■ HOW TO COMPLETE THIS TASK
For the listing below, the answer is an exact retyping of the lines from the one with "[00:00:05.35]" through the one with "[00:00:08.50]", both included, without pictures.

■ DATA EXTRACT
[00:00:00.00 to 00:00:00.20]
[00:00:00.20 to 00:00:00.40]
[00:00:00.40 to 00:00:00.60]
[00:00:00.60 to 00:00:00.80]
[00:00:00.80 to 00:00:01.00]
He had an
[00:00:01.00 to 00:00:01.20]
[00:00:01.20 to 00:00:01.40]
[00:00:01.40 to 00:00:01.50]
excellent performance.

...

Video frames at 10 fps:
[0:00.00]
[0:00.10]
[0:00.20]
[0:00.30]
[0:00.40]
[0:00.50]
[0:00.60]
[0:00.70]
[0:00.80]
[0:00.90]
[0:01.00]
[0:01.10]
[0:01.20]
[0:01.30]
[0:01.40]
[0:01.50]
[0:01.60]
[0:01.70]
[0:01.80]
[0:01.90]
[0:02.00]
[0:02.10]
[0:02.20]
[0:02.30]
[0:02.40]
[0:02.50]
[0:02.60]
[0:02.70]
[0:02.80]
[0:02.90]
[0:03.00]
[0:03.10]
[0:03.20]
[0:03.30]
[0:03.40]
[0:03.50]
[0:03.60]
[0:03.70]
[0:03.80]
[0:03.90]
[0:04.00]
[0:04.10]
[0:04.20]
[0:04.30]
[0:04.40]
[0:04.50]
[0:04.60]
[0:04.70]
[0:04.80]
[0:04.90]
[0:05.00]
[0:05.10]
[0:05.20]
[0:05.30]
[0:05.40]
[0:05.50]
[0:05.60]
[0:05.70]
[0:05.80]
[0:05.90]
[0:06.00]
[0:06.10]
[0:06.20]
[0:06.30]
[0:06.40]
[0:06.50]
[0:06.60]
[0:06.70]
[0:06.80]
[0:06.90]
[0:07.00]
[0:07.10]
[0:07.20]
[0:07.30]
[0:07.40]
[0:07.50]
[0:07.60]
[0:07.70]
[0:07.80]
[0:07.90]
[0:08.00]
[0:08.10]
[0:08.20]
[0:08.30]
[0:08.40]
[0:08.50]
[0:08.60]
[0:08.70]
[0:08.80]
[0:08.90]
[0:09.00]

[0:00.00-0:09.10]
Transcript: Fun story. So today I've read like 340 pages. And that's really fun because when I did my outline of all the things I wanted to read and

---

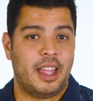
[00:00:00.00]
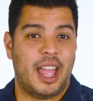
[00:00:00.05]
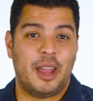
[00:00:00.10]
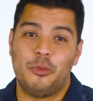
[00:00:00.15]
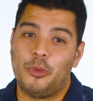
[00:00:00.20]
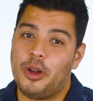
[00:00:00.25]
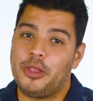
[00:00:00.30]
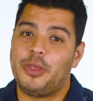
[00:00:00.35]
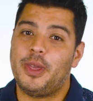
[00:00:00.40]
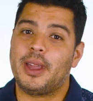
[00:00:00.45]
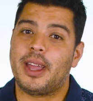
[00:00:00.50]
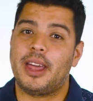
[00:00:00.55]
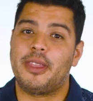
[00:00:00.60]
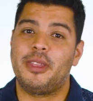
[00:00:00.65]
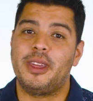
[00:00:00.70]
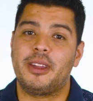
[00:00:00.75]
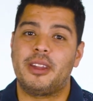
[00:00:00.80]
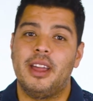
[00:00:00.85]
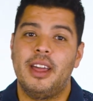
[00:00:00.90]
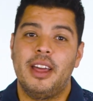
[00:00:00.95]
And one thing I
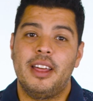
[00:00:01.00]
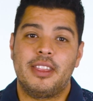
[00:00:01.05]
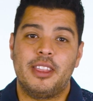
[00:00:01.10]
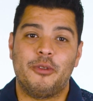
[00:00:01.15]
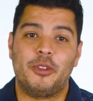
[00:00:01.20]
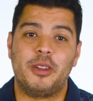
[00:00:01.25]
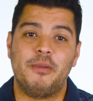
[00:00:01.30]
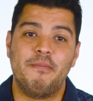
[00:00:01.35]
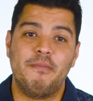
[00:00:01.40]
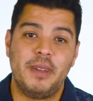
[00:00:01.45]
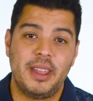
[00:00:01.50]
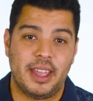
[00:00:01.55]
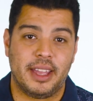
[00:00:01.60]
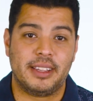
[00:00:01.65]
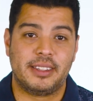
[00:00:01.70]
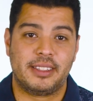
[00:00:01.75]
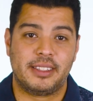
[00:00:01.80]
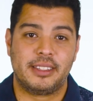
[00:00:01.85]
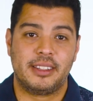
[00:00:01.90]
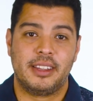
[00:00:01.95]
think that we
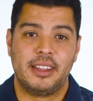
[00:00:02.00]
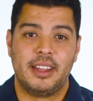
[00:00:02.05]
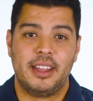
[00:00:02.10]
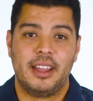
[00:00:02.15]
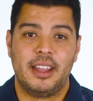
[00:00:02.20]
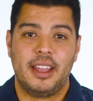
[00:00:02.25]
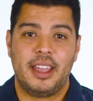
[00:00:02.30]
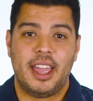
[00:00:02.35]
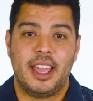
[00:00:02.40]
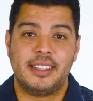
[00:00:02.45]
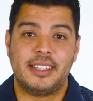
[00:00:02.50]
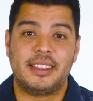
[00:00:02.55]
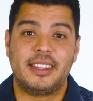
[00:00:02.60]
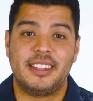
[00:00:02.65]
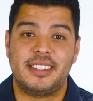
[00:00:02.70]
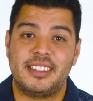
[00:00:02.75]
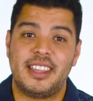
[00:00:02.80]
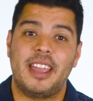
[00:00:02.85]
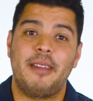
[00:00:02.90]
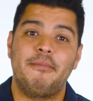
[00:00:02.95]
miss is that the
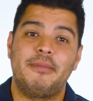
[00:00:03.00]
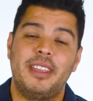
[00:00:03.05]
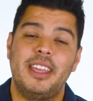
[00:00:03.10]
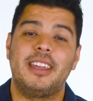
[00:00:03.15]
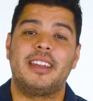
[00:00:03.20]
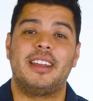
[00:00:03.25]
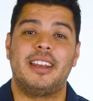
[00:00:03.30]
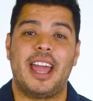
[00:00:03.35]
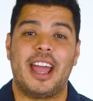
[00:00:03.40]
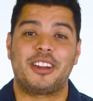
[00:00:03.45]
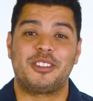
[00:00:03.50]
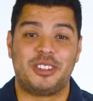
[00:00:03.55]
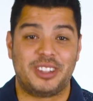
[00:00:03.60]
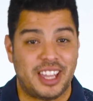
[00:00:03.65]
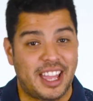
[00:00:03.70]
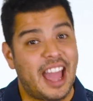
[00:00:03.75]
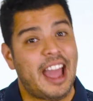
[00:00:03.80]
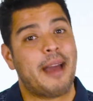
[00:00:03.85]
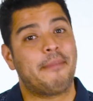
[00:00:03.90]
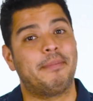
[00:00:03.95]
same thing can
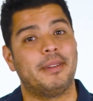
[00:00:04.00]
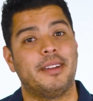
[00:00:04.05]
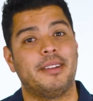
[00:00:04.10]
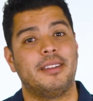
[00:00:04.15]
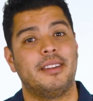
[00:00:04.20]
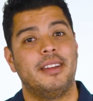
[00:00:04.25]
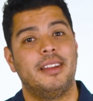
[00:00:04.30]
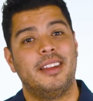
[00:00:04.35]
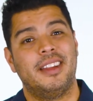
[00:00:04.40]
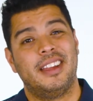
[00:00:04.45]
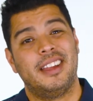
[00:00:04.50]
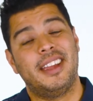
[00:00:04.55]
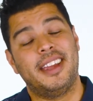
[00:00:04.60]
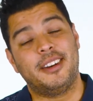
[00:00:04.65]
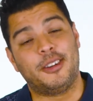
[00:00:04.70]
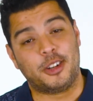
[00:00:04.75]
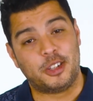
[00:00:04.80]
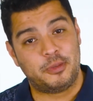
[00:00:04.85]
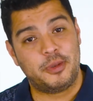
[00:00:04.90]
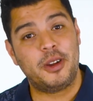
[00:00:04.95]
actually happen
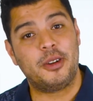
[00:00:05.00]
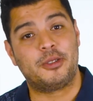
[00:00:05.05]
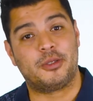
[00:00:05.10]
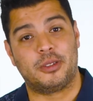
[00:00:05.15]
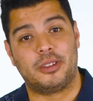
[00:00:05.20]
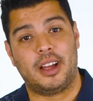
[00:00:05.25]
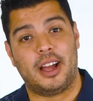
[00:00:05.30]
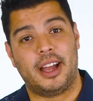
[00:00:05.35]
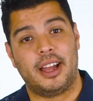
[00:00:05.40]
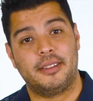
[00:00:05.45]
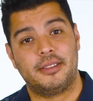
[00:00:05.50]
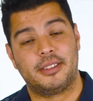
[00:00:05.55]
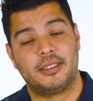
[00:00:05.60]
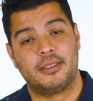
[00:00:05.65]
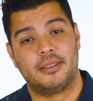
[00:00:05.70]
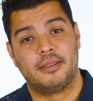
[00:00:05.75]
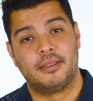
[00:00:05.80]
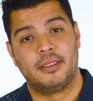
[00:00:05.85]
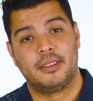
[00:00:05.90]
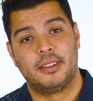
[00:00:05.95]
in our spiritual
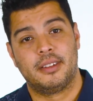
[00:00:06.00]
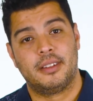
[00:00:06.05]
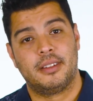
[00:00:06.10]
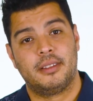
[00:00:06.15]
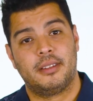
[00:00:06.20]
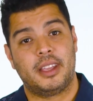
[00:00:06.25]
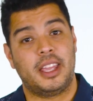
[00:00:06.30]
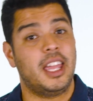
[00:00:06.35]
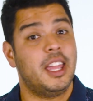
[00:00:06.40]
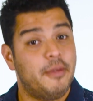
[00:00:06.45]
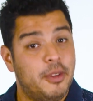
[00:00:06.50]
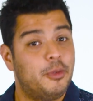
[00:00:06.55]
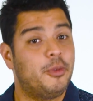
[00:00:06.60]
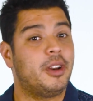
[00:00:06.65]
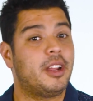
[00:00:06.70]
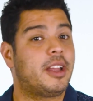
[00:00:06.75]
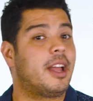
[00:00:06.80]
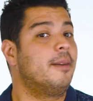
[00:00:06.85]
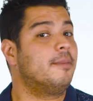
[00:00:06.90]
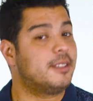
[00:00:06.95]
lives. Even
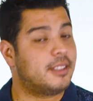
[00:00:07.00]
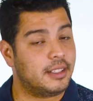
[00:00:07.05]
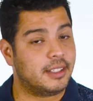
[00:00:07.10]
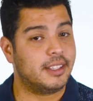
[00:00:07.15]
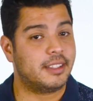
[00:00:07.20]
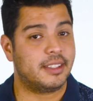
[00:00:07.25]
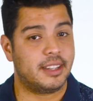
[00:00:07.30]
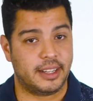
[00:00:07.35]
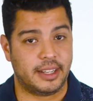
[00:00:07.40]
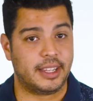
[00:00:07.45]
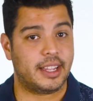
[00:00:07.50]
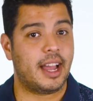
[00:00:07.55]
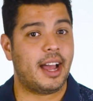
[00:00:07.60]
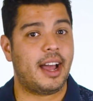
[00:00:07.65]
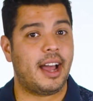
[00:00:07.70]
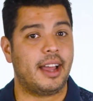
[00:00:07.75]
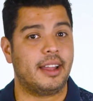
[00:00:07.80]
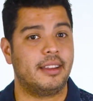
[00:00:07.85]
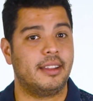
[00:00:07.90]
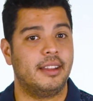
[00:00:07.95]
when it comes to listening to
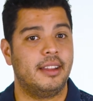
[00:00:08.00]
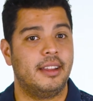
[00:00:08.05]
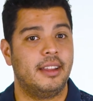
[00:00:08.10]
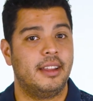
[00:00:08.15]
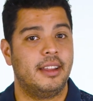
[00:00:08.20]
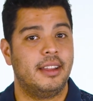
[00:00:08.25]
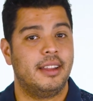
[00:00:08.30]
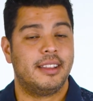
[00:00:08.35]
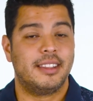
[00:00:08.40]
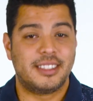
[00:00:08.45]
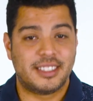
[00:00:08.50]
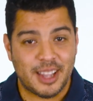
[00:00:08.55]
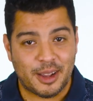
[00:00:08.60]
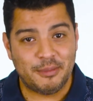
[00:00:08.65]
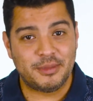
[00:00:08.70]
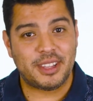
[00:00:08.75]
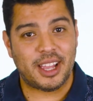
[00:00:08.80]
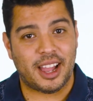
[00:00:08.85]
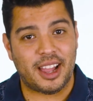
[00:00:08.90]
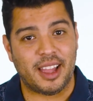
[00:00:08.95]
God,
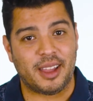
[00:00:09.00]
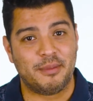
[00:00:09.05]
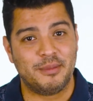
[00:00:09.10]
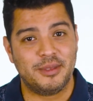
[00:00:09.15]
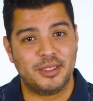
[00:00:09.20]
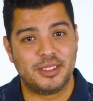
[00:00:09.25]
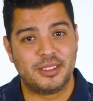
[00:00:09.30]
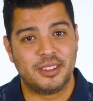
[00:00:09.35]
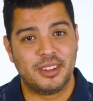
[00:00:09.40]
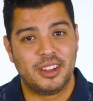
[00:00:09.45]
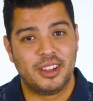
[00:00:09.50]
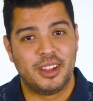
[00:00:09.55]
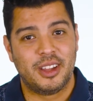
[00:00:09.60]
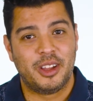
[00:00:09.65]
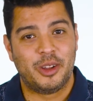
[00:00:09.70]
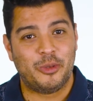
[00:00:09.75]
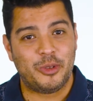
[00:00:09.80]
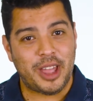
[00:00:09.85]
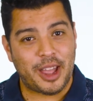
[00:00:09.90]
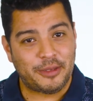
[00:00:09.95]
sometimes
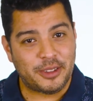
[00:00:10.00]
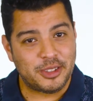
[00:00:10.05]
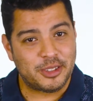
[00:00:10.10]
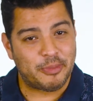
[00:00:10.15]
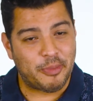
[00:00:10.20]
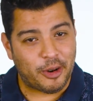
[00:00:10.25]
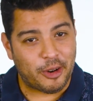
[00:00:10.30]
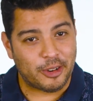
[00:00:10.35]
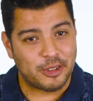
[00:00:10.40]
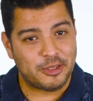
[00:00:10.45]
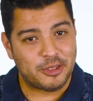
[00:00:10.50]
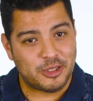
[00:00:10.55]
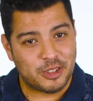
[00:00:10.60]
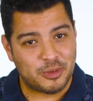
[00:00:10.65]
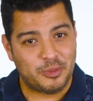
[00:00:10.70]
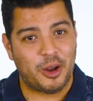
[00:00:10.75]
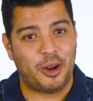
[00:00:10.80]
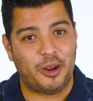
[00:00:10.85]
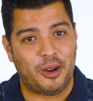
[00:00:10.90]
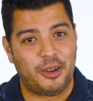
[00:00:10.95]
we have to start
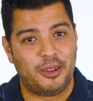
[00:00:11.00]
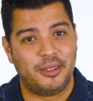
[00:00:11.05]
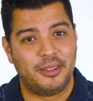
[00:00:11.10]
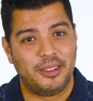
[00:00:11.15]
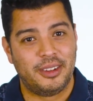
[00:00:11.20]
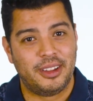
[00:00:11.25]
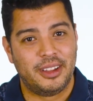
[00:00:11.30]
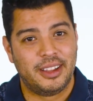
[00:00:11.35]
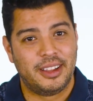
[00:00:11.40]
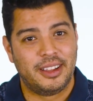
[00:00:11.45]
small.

■ RESPONSE TO THE TASK
[00:00:05.35]
[00:00:05.40]
[00:00:05.45]
[00:00:05.50]
[00:00:05.55]
[00:00:05.60]
[00:00:05.65]
[00:00:05.70]
[00:00:05.75]
[00:00:05.80]
[00:00:05.85]
[00:00:05.90]
[00:00:05.95]
in our spiritual
[00:00:06.00]
[00:00:06.05]
[00:00:06.10]
[00:00:06.15]
[00:00:06.20]
[00:00:06.25]
[00:00:06.30]
[00:00:06.35]
[00:00:06.40]
[00:00:06.45]
[00:00:06.50]
[00:00:06.55]
[00:00:06.60]
[00:00:06.65]
[00:00:06.70]
[00:00:06.75]
[00:00:06.80]
[00:00:06.85]
[00:00:06.90]
[00:00:06.95]
lives. Even
[00:00:07.00]
[00:00:07.05]
[00:00:07.10]
[00:00:07.15]
[00:00:07.20]
[00:00:07.25]
[00:00:07.30]
[00:00:07.35]
[00:00:07.40]
[00:00:07.45]
[00:00:07.50]
[00:00:07.55]
[00:00:07.60]
[00:00:07.65]
[00:00:07.70]
[00:00:07.75]
[00:00:07.80]
[00:00:07.85]
[00:00:07.90]
[00:00:07.95]
when it comes to listening to
[00:00:08.00]
[00:00:08.05]
[00:00:08.10]
[00:00:08.15]
[00:00:08.20]
[00:00:08.25]
[00:00:08.30]
[00:00:08.35]
[00:00:08.40]
[00:00:08.45]
[00:00:08.50]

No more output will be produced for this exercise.